To set the number of replicas to be chosen, supply the named int argument `k`:

```python
choose(content_id, replica_ids, k=3)
```

If you want simply to order the replicas, use the `sort` method:

```python
from hrw import sort


replica_ids = [i.to_bytes(2) for i in range(12)]
content_id = b'0123456789abcdef'
ordered = sort(content_id, replica_ids)

print([rid.hex() for rid in ordered])

expected = ['0009', '000b', '0006', '0002', '0003', '0004', '0008', '000a', '0001', '0000', '0005', '0007']
assert [rid.hex() for rid in ordered] == expected
```

To use a different hashing algorithm, supply the argument `hash_function`:

```python
from hashlib import shake_256
from hrw import choose


hash_func = lambda preimage: shake_256(preimage).digest(20)
replica_ids = [i.to_bytes(2) for i in range(256)]
content = b'Lorem ipsum dolor sit amet, something something darkside.'
content_id = hash_func(content)
chosen_replica_ids, remaining_replica_ids = choose(content_id, replica_ids, hash_function=hash_func)

# should print twelve
print([crid.hex() for crid in chosen_replica_ids])
expected = ['00e2', '0061', '000a', '0099', '0024', '00aa', '00bd', '0017', '006b', '00cd', '0079', '00e1']
assert [crid.hex() for crid in chosen_replica_ids] == expected

# should print 244
print(len(remaining_replica_ids))
```

To calculate the number of replicas at which a piece of content should be stored,
use the `calculate_k` function: `k = calculate_k(replica_ids)`.

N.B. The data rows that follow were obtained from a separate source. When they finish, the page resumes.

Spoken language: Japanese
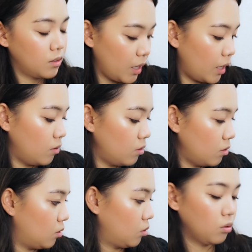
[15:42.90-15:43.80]
でぐ
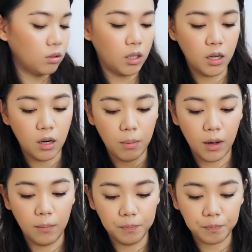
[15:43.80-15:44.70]
るぐる取ったなら
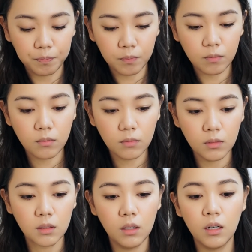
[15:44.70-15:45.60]
ば
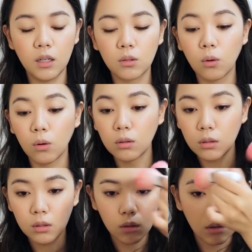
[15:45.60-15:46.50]
えっ、ー、と
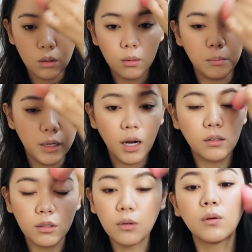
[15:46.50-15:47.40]
磨
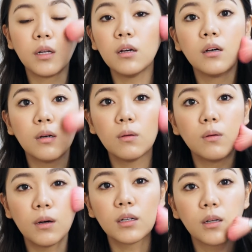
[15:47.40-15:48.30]
くように
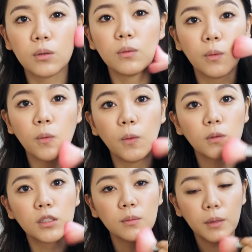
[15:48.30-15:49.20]
お肌の上
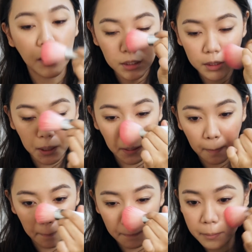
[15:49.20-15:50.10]
こう滑らせて
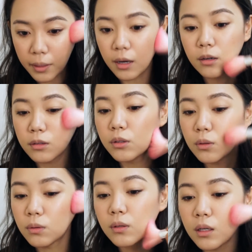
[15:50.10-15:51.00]
磨く
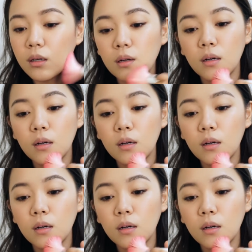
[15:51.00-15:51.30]
ように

Raises `TypeError` or `ValueError` for invalid arguments.

## Testing

To test, clone the repository and run the following:

```bash
python tests/test_functions.py
```

There are currently 11 tests that document the behavior of the package.

## ISC License

Copyleft (c) 2023 k98kurz

Permission to use, copy, modify, and/or distribute this software
for any purpose with or without fee is hereby granted, provided
that the above copyleft notice and this permission notice appear in
all copies.

Exceptions: this permission is not granted to Alphabet/Google, Amazon,
Apple, Microsoft, Netflix, Meta/Facebook, Twitter, or Disney; nor is
permission granted to any company that contracts to supply weapons or
logistics to any national military; nor is permission granted to any
national government or governmental agency; nor is permission granted to
any employees, associates, or affiliates of these designated entities.

THE SOFTWARE IS PROVIDED "AS IS" AND THE AUTHOR DISCLAIMS ALL
WARRANTIES WITH REGARD TO THIS SOFTWARE INCLUDING ALL IMPLIED
WARRANTIES OF MERCHANTABILITY AND FITNESS. IN NO EVENT SHALL THE
AUTHOR BE LIABLE FOR ANY SPECIAL, DIRECT, INDIRECT, OR
CONSEQUENTIAL DAMAGES OR ANY DAMAGES WHATSOEVER RESULTING FROM LOSS
OF USE, DATA OR PROFITS, WHETHER IN AN ACTION OF CONTRACT,
NEGLIGENCE OR OTHER TORTIOUS ACTION, ARISING OUT OF OR IN
CONNECTION WITH THE USE OR PERFORMANCE OF THIS SOFTWARE.